[Stored items]

☆ ☆ ☆

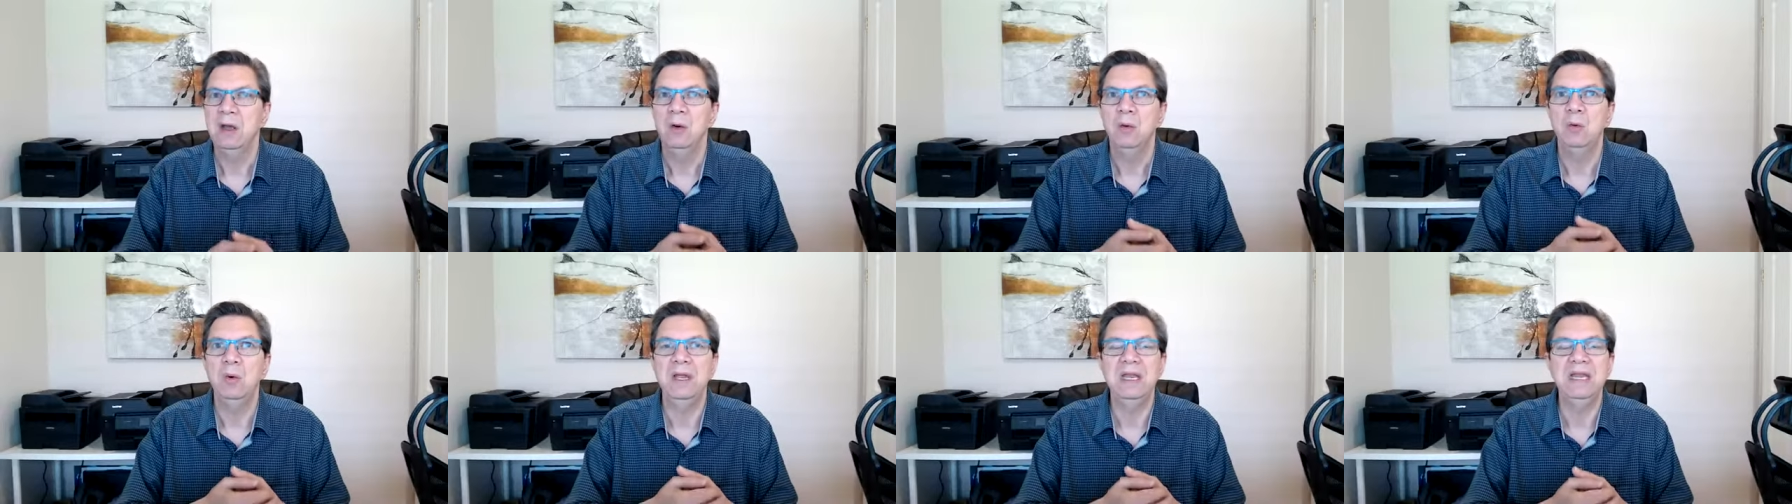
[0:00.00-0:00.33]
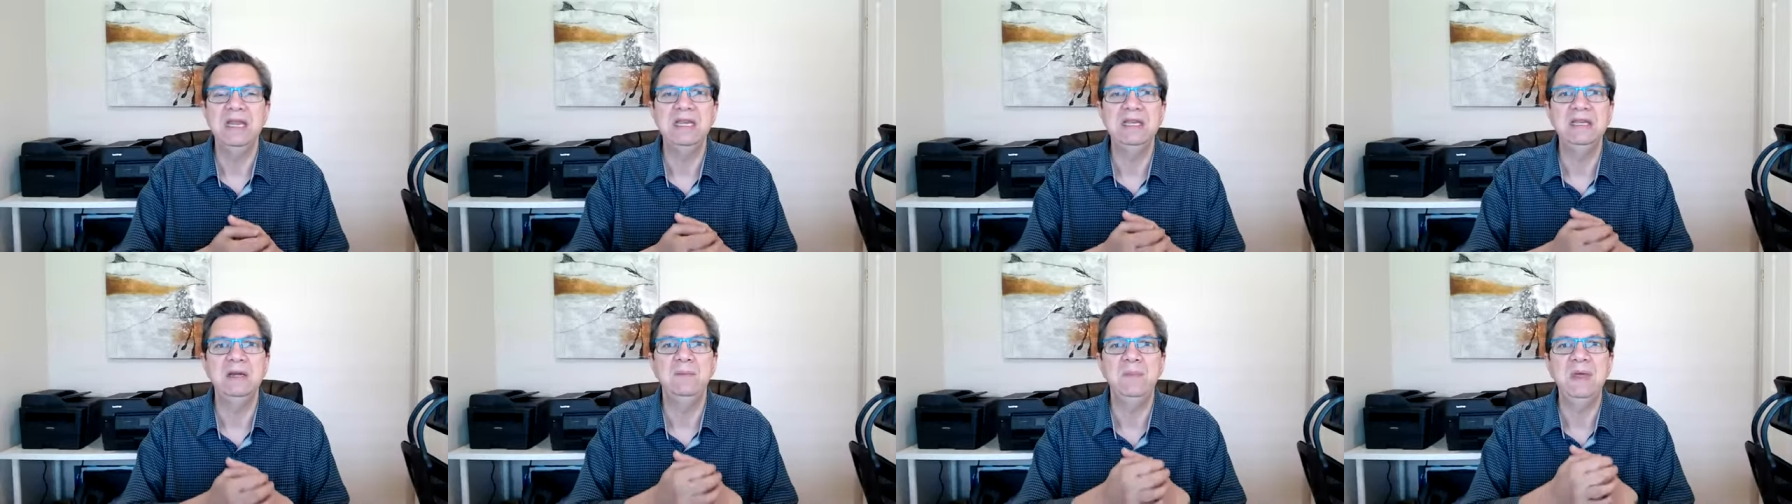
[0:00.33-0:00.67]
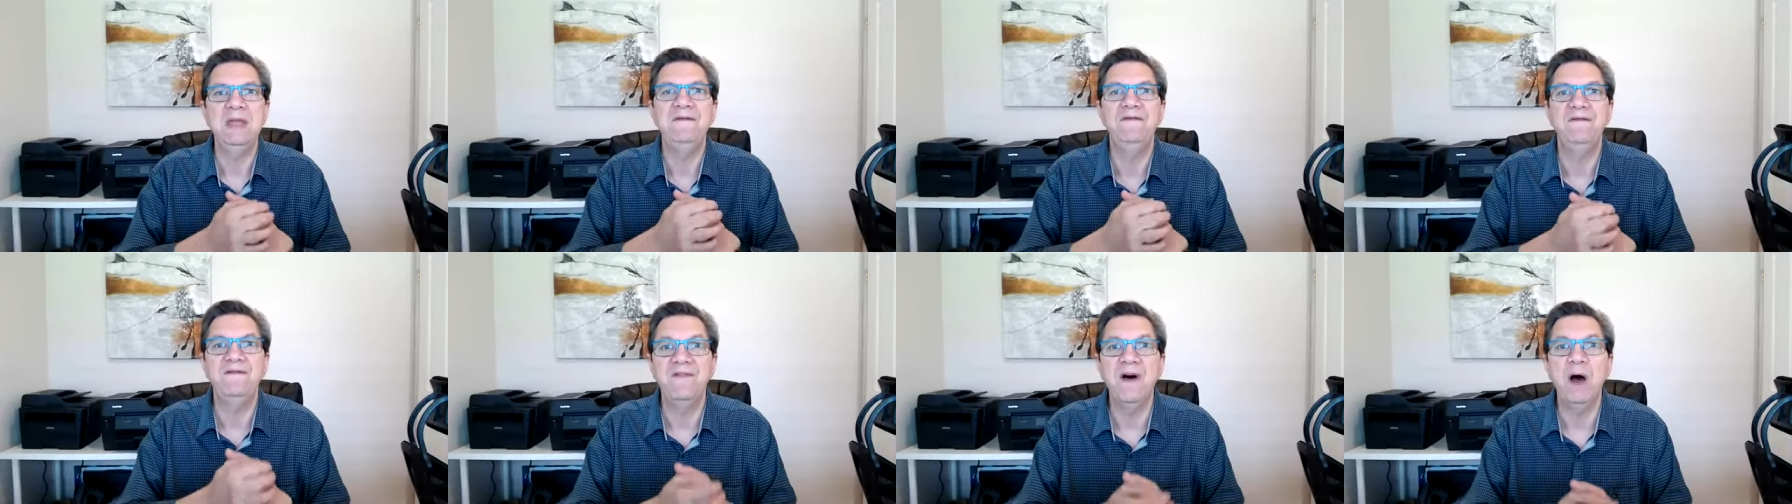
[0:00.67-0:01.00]
We need to
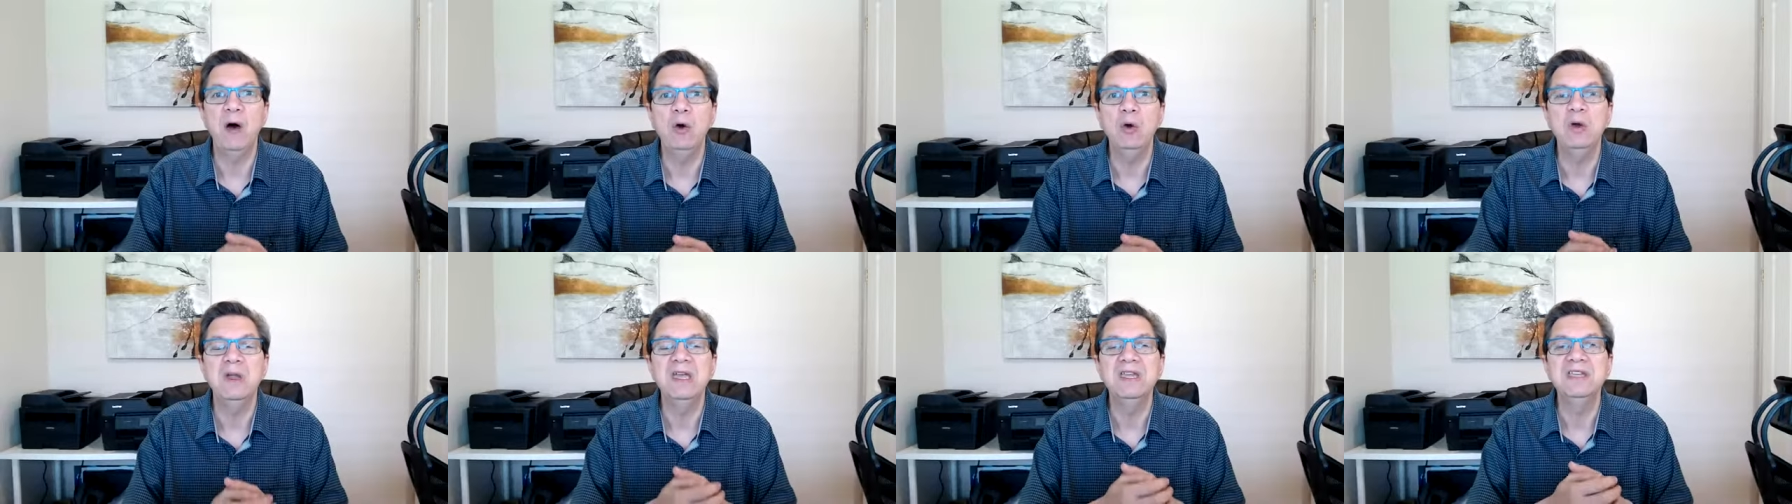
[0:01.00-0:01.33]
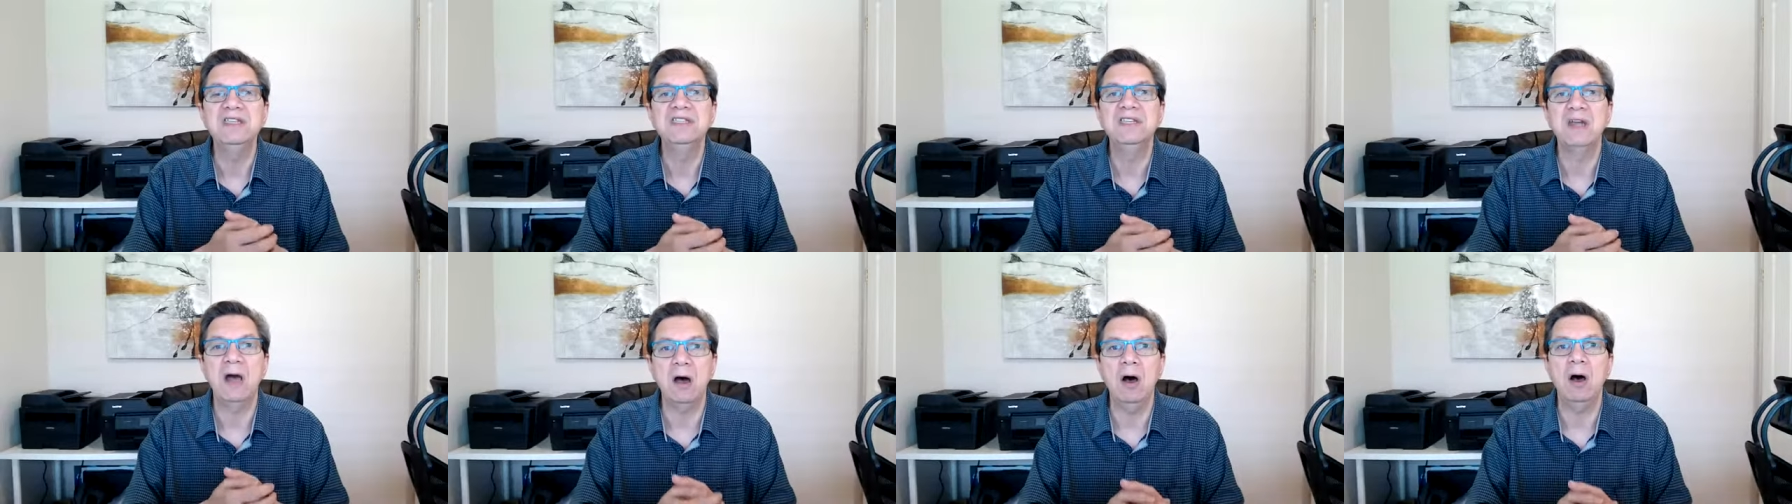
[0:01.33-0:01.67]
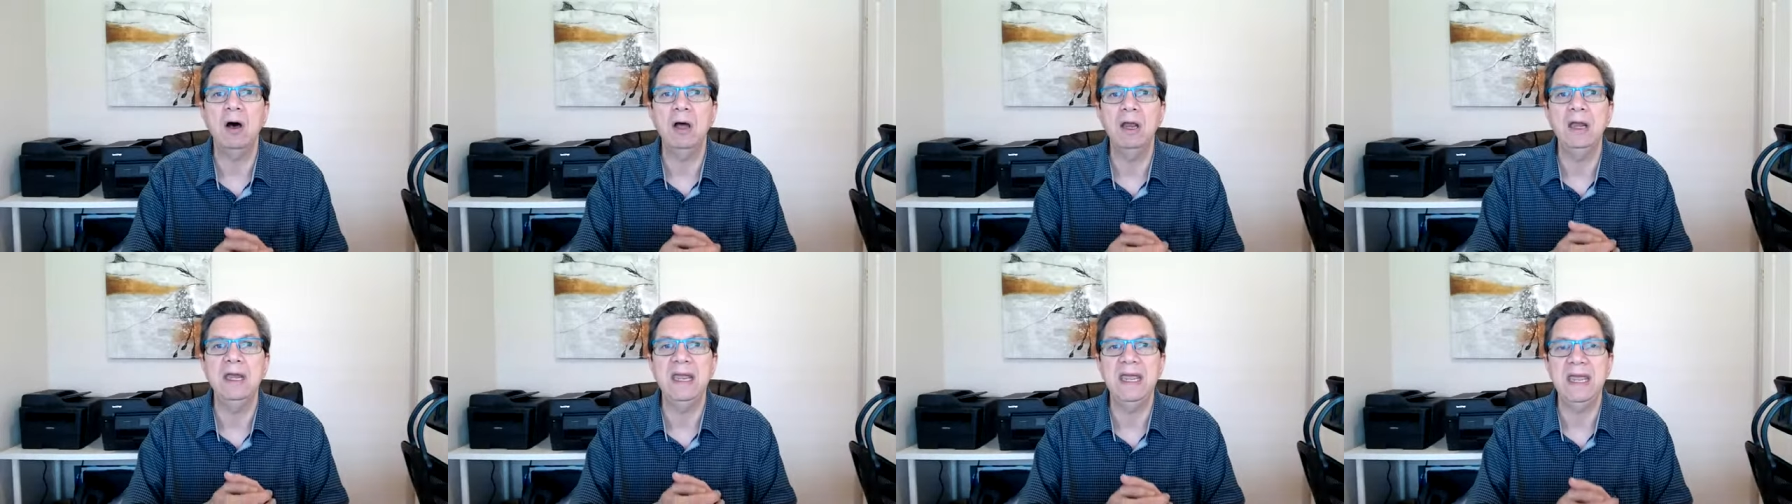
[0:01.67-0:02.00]
be focused
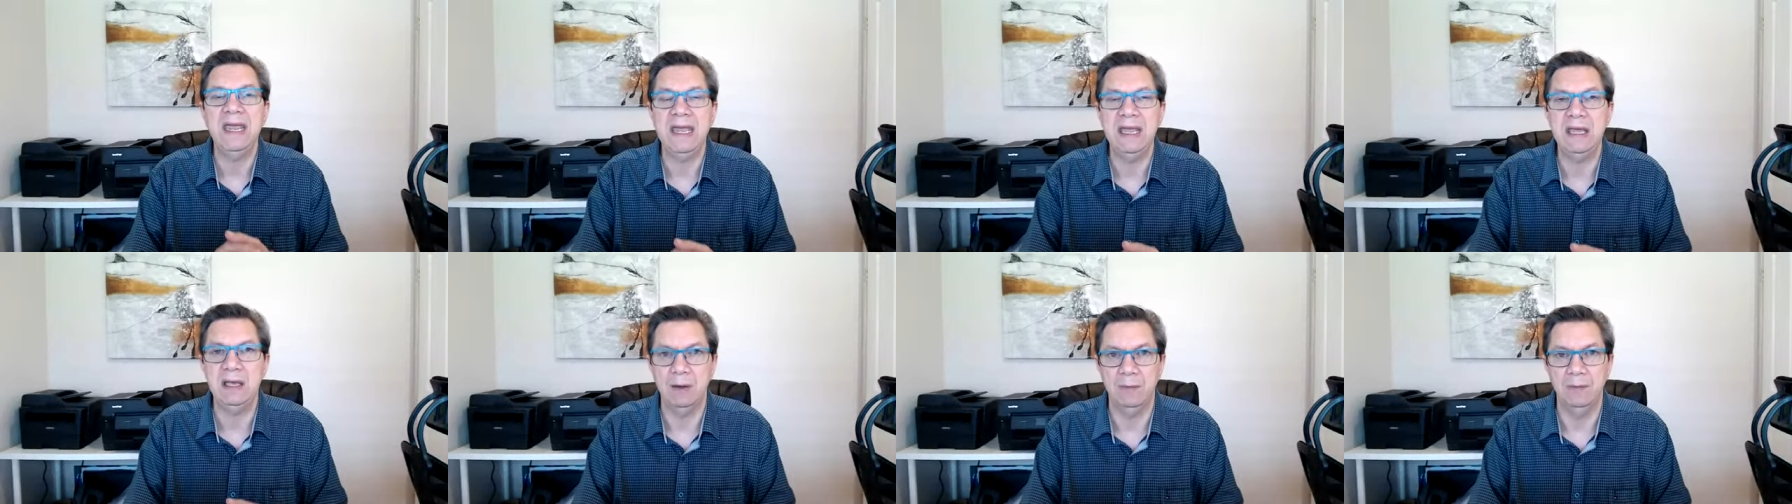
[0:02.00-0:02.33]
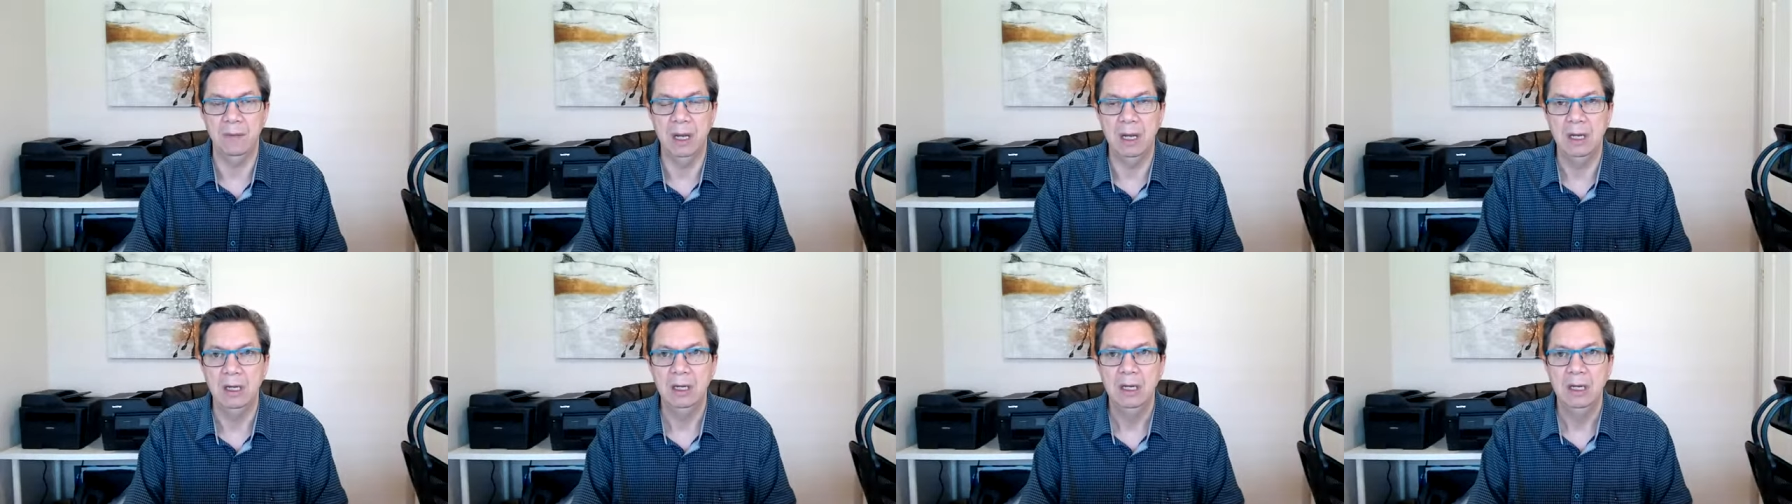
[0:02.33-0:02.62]
on Him.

☆ ☆ ☆

- Activity -
Set down all the data again exactly as above, pictures excluded.

- Expected answer -
[0:00.00-0:00.33]
[0:00.33-0:00.67]
[0:00.67-0:01.00]
We need to
[0:01.00-0:01.33]
[0:01.33-0:01.67]
[0:01.67-0:02.00]
be focused
[0:02.00-0:02.33]
[0:02.33-0:02.62]
on Him.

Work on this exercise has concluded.